Sectoral Variations in Sentiment
While the overall corporate sentiment declined, the report noted differential impacts across sectors. Export-oriented industries, such as textiles, auto components, and information technology services, expressed heightened concern over trade barriers and currency fluctuations. Conversely, domestic consumption-driven sectors showed relative resilience but remained cautious due to inflationary pressures and supply chain challenges.

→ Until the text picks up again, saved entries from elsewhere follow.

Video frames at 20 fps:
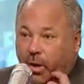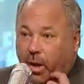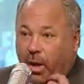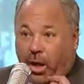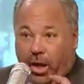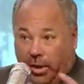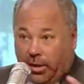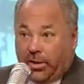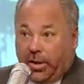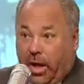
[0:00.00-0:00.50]

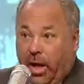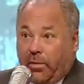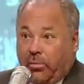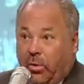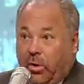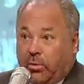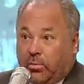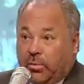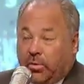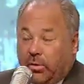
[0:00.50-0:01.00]
I
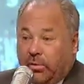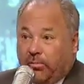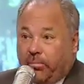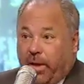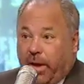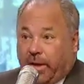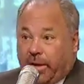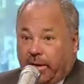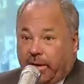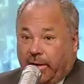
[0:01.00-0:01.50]
worked with her
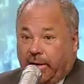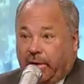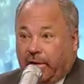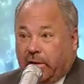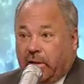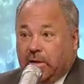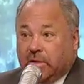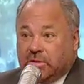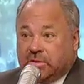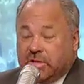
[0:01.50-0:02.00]
back in the
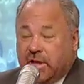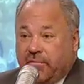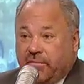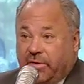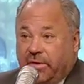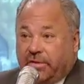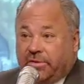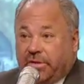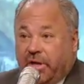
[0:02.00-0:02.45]
70s, yeah.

Government and Industry Responses
In light of these developments, the Indian government has reiterated its commitment to supporting businesses through proactive trade negotiations and domestic policy measures aimed at enhancing competitiveness. Initiatives include incentivizing diversification of export markets, boosting manufacturing capacity under the ‘Make in India’ program, and addressing infrastructure bottlenecks.
Industry leaders have welcomed these measures but emphasize the need for sustained diplomatic efforts to alleviate trade tensions. “Stable and predictable trade policies are crucial for restoring confidence and enabling companies to plan long-term investments,” commented Rajesh Mehta, president of the Confederation of Indian Industry.
Outlook for the Coming Quarters
Looking ahead, the NCAER report suggests that corporate confidence may remain subdued in the short term unless there is clarity in international trade relations and improvements in global economic conditions. Businesses are expected to adopt cautious approaches to expansion and capital expenditure until uncertainty diminishes.
Summary
The dip in India’s corporate confidence in Q2 FY26 reflects the complex interplay of international trade tensions, particularly with the US, and broader global economic uncertainties. These factors have prompted Indian businesses to adopt more conservative outlooks, especially in export-reliant sectors, underscoring the need for targeted policy interventions to sustain growth momentum.